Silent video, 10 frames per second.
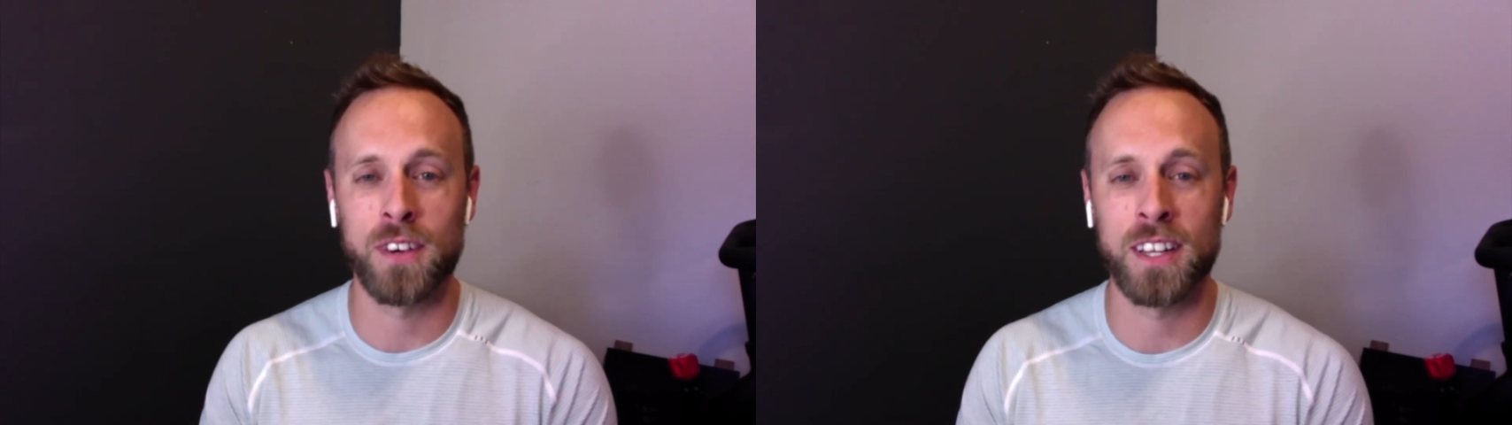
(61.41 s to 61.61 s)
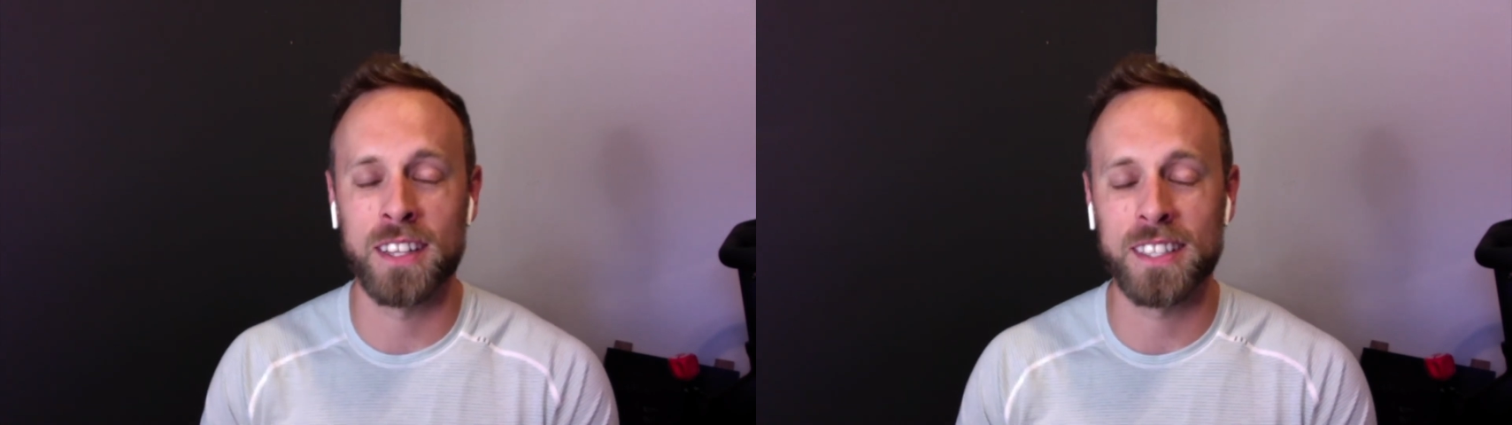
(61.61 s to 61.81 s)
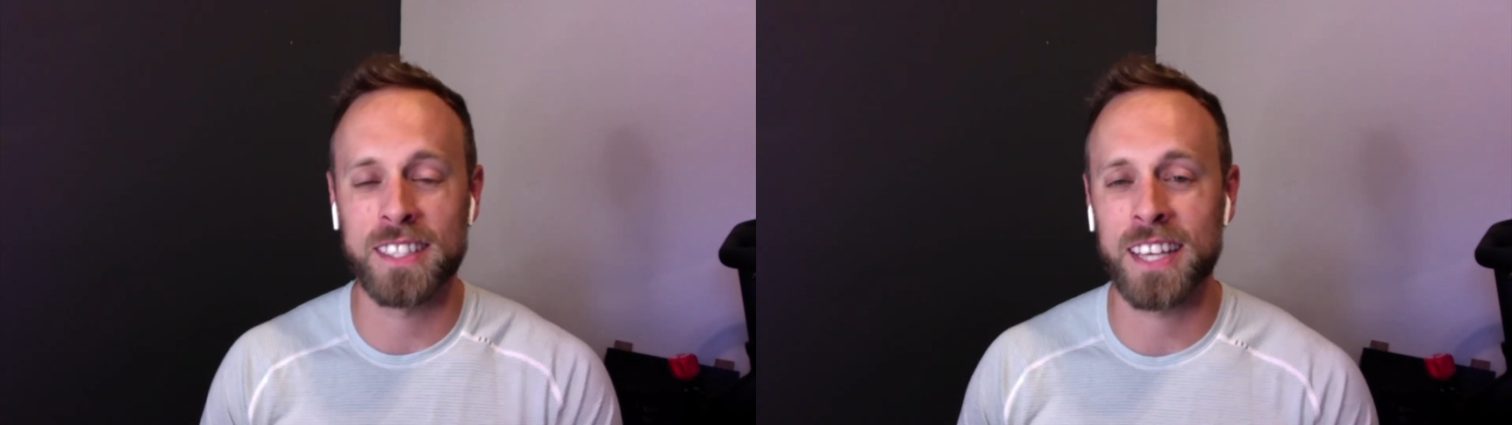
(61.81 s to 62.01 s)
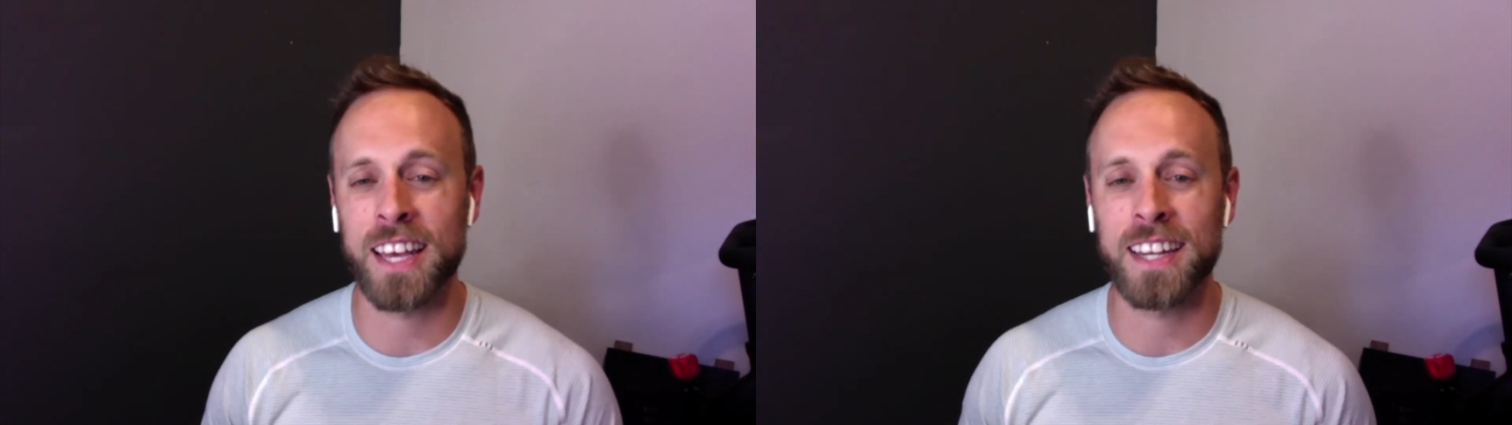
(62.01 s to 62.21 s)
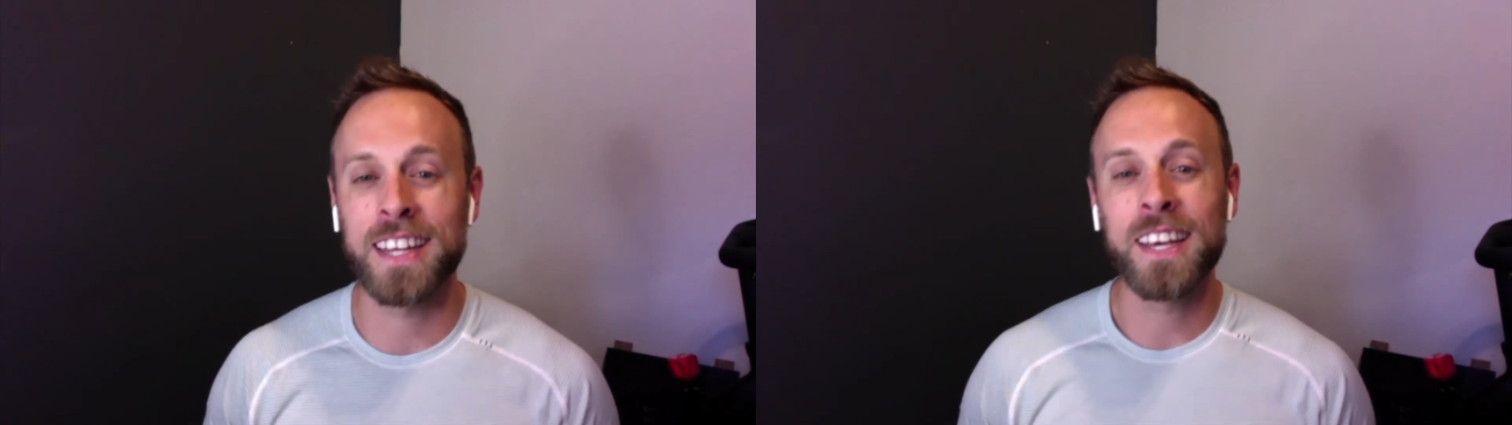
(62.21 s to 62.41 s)
fun in the
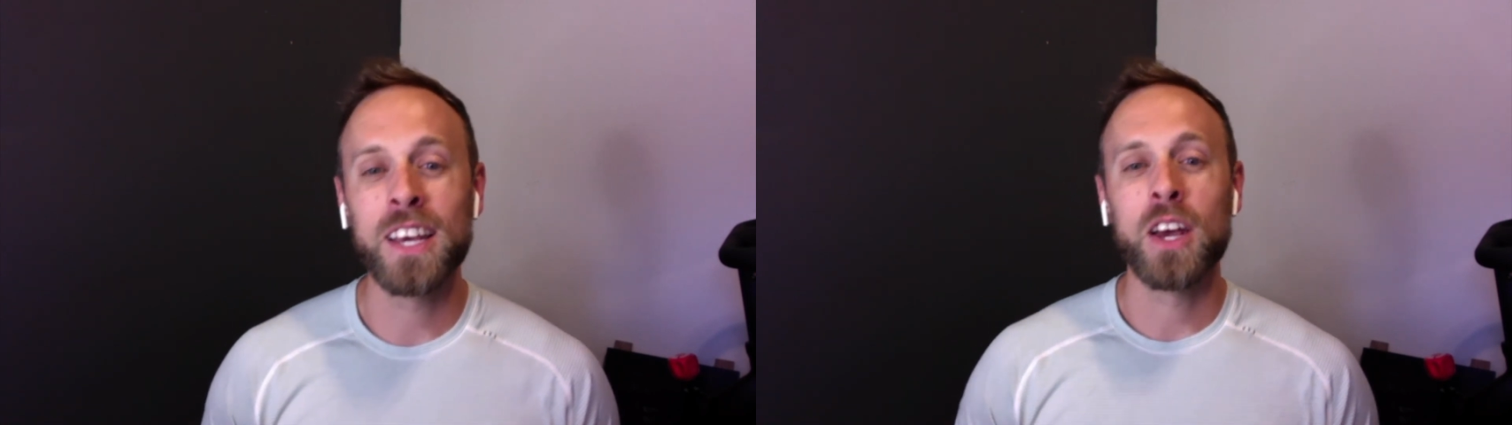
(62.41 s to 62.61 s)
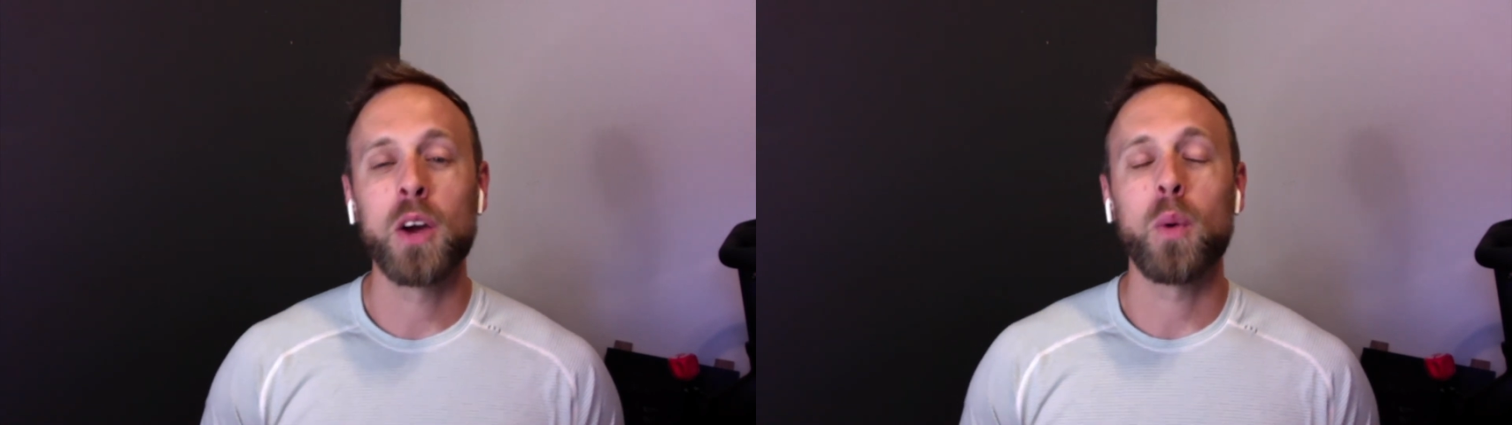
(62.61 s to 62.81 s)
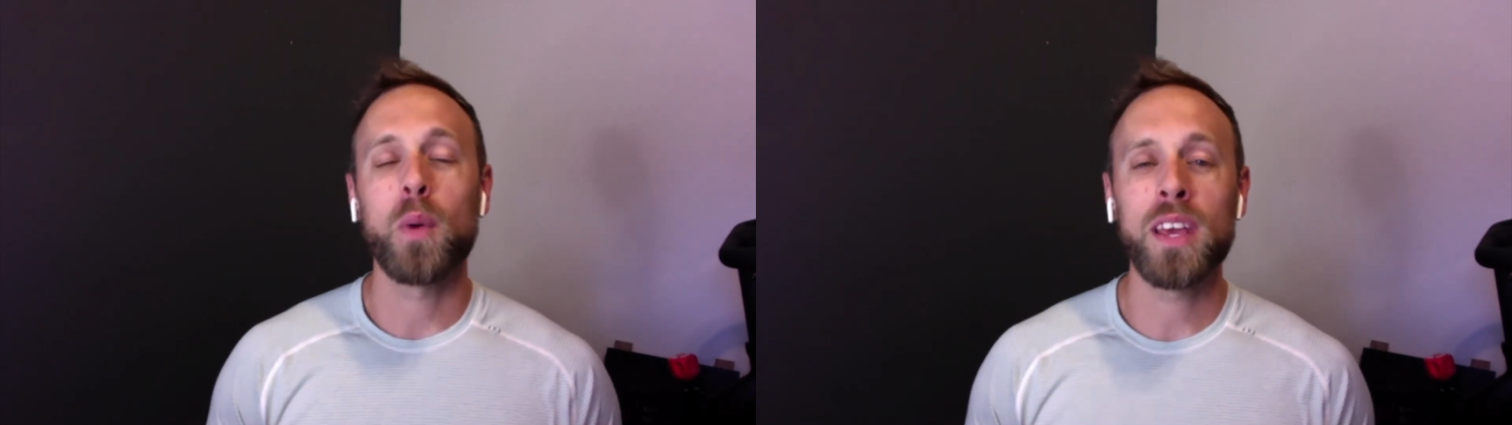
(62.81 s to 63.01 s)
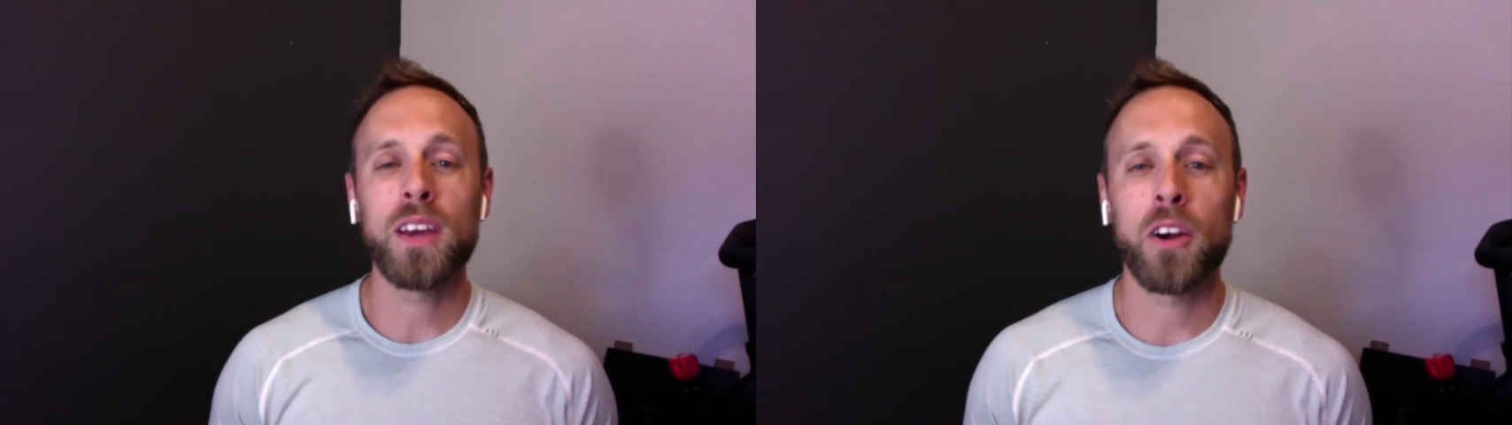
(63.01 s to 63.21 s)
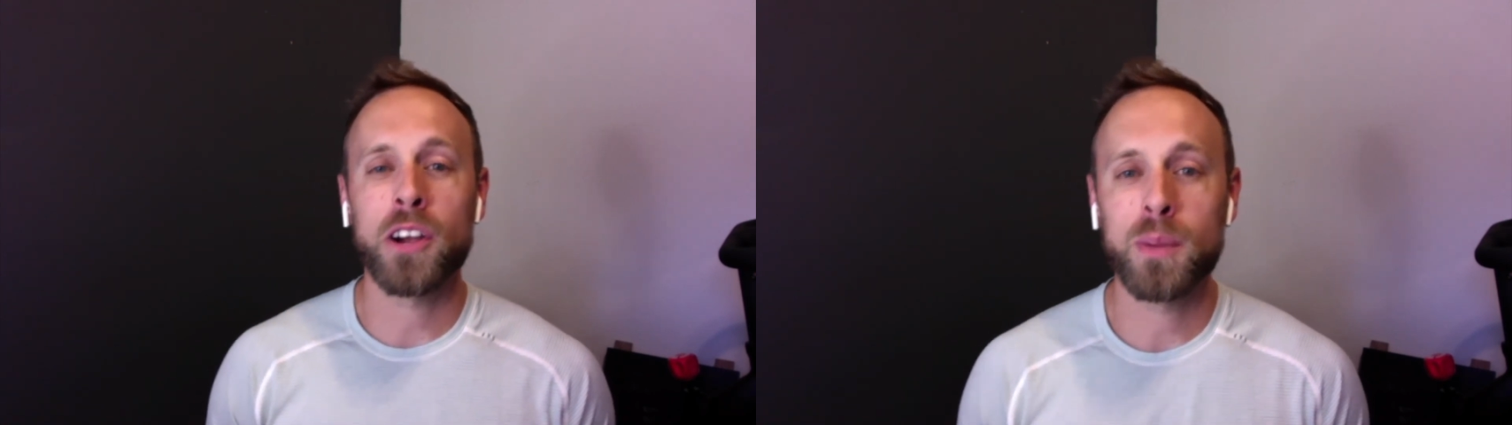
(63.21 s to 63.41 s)
sun.
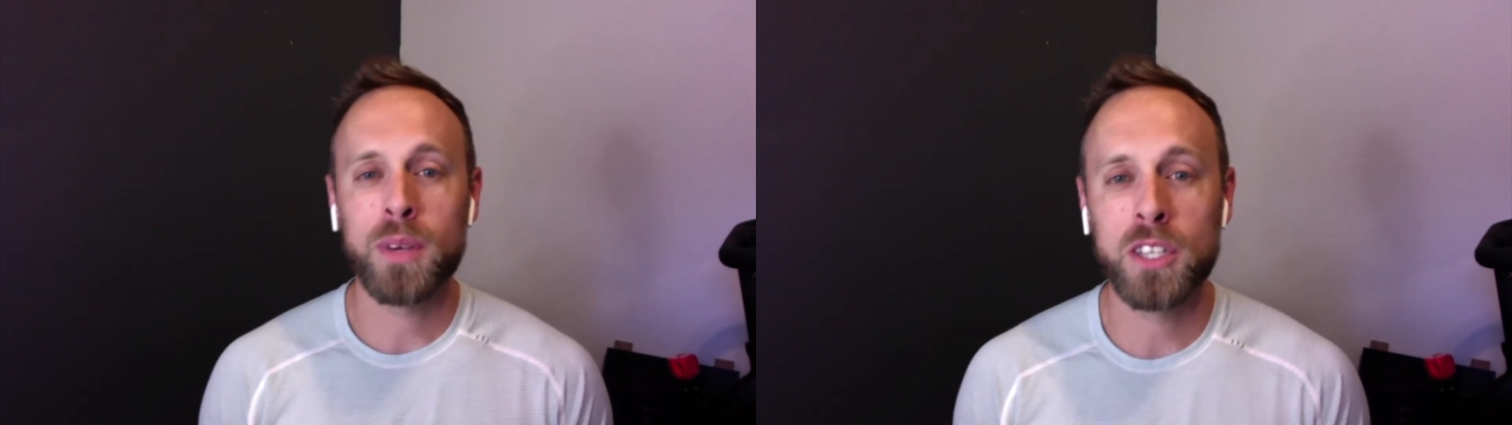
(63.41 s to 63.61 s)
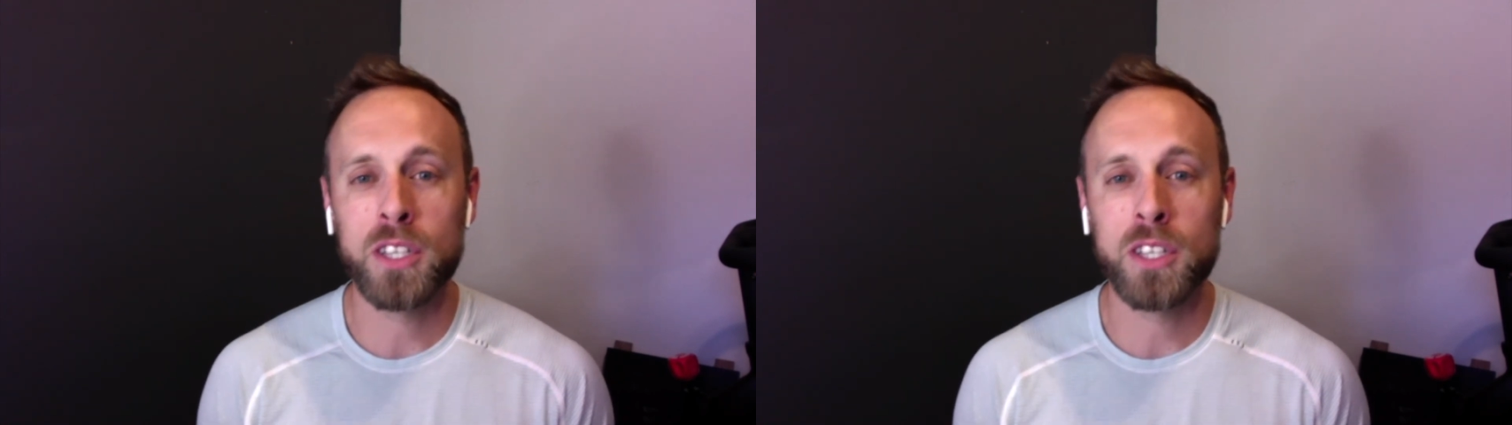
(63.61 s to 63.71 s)
We are going to be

***

▸ **What the task requires**: Retype exactly the lines above, starting at the line containing "(62.01 s to 62.21 s)" and ending with the last line, both included; leave out the pictures.

▸ **Solution to the exercise**:
(62.01 s to 62.21 s)
(62.21 s to 62.41 s)
fun in the
(62.41 s to 62.61 s)
(62.61 s to 62.81 s)
(62.81 s to 63.01 s)
(63.01 s to 63.21 s)
(63.21 s to 63.41 s)
sun.
(63.41 s to 63.61 s)
(63.61 s to 63.71 s)
We are going to be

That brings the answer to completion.